## WHAT THE EXERCISE ASKS
Every line of the listing should be retyped exactly, but none of the pictures should be.

"""

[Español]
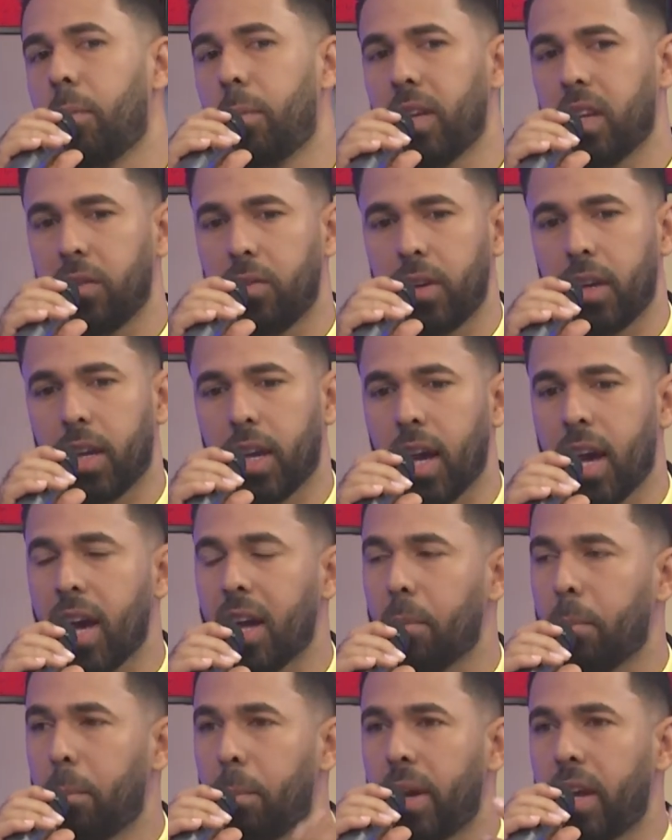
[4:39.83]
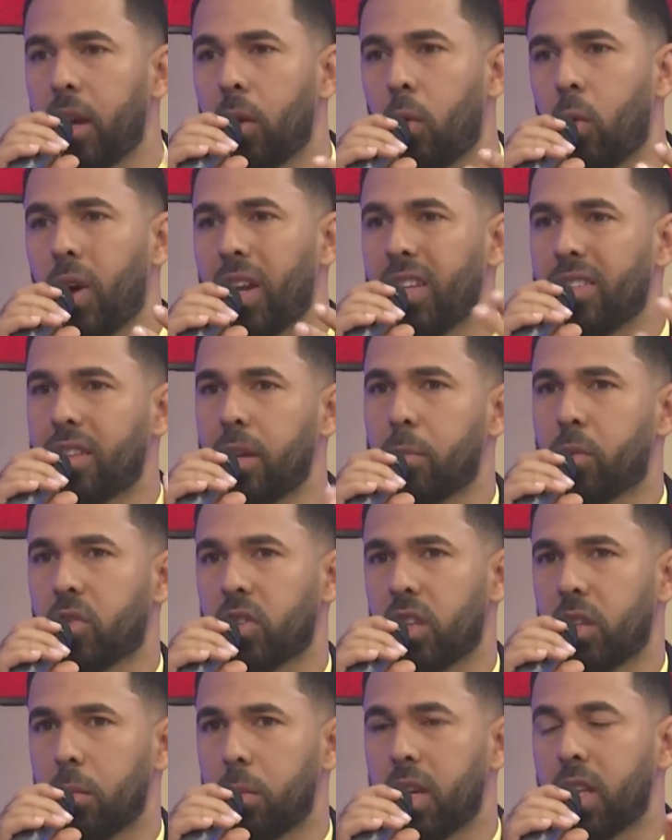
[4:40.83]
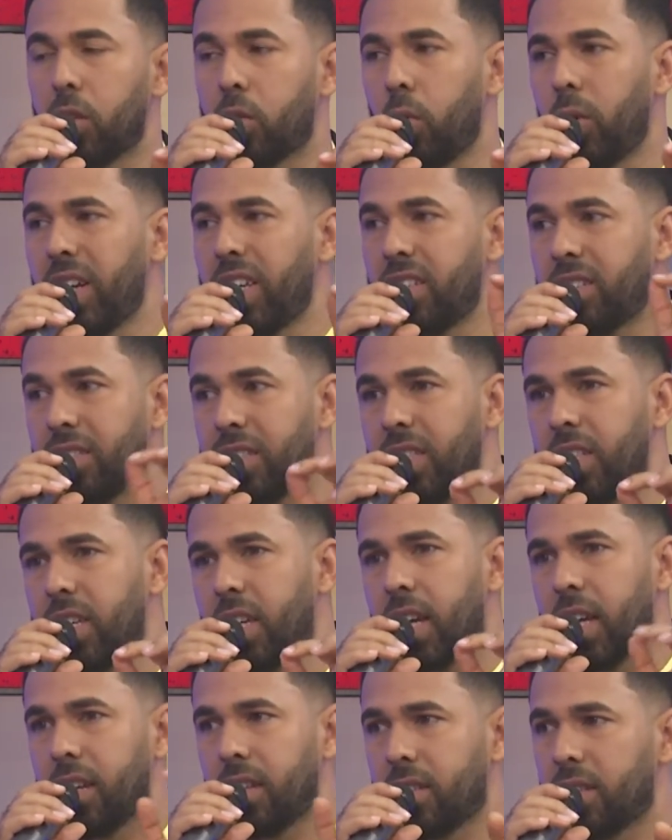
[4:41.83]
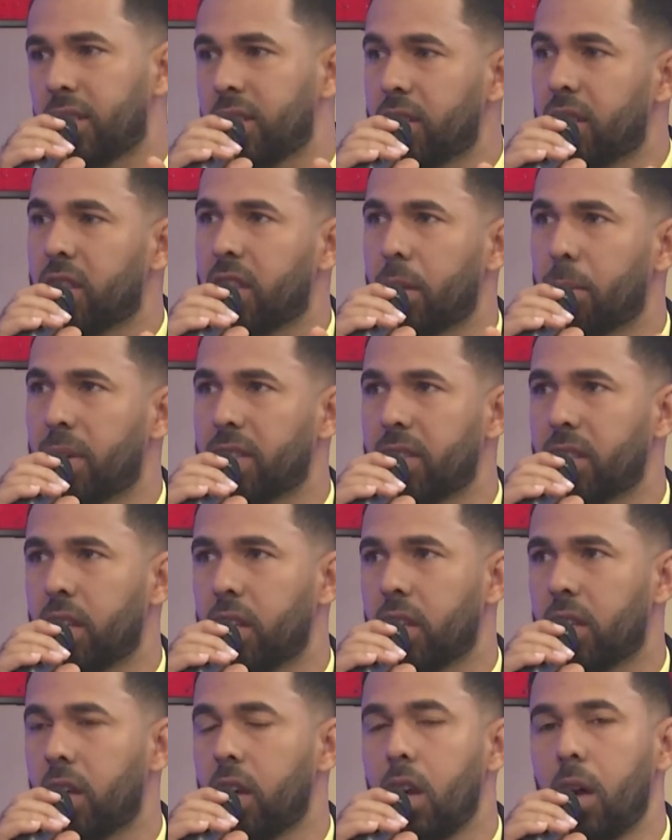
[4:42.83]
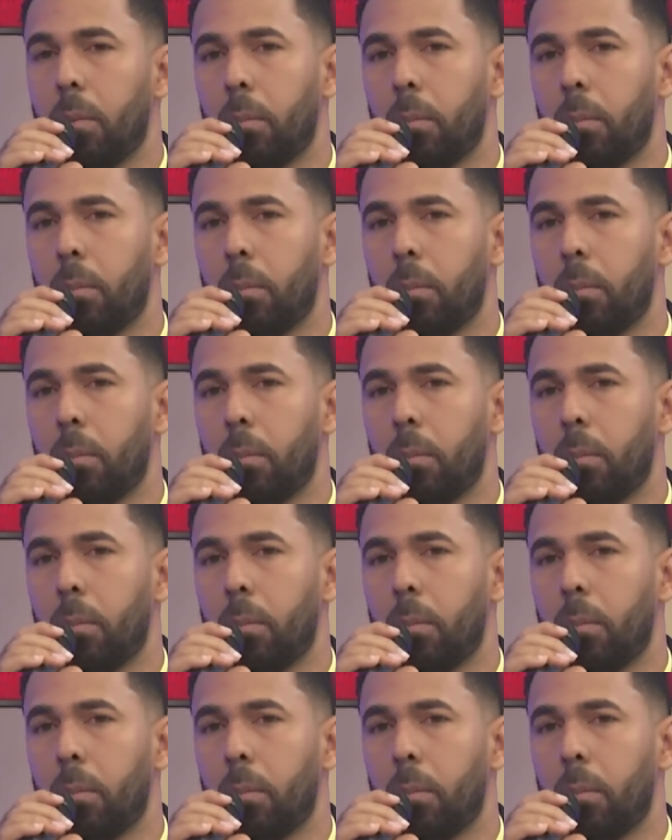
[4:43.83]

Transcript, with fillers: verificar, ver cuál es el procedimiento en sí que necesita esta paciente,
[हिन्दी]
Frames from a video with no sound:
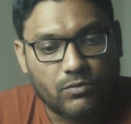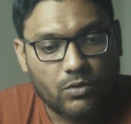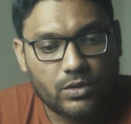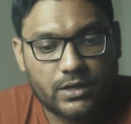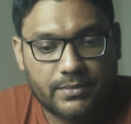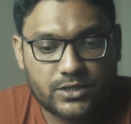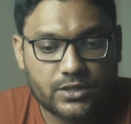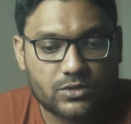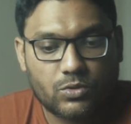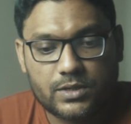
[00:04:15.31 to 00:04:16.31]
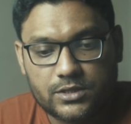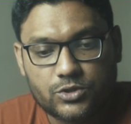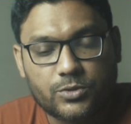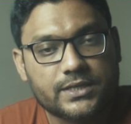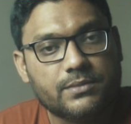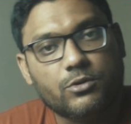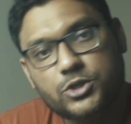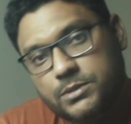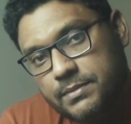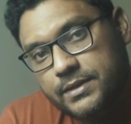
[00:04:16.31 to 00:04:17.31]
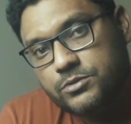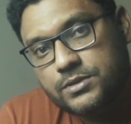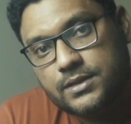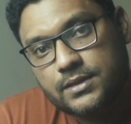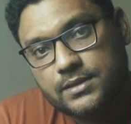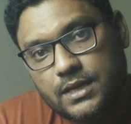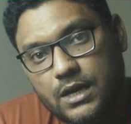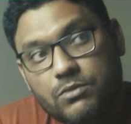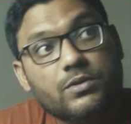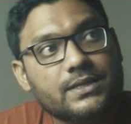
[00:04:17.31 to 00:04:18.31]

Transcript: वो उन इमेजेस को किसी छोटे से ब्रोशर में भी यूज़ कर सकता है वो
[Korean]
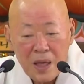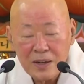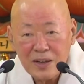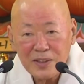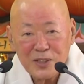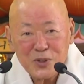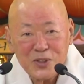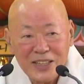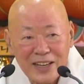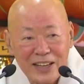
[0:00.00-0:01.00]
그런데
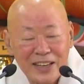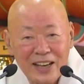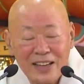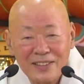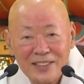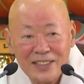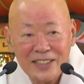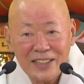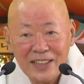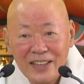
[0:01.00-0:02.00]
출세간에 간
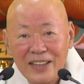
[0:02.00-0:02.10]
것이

"""

## ANSWER TO THIS EXERCISE
[Español]
[4:39.83]
[4:40.83]
[4:41.83]
[4:42.83]
[4:43.83]

Transcript, with fillers: verificar, ver cuál es el procedimiento en sí que necesita esta paciente,
[हिन्दी]
Frames from a video with no sound:
[00:04:15.31 to 00:04:16.31]
[00:04:16.31 to 00:04:17.31]
[00:04:17.31 to 00:04:18.31]

Transcript: वो उन इमेजेस को किसी छोटे से ब्रोशर में भी यूज़ कर सकता है वो
[Korean]
[0:00.00-0:01.00]
그런데
[0:01.00-0:02.00]
출세간에 간
[0:02.00-0:02.10]
것이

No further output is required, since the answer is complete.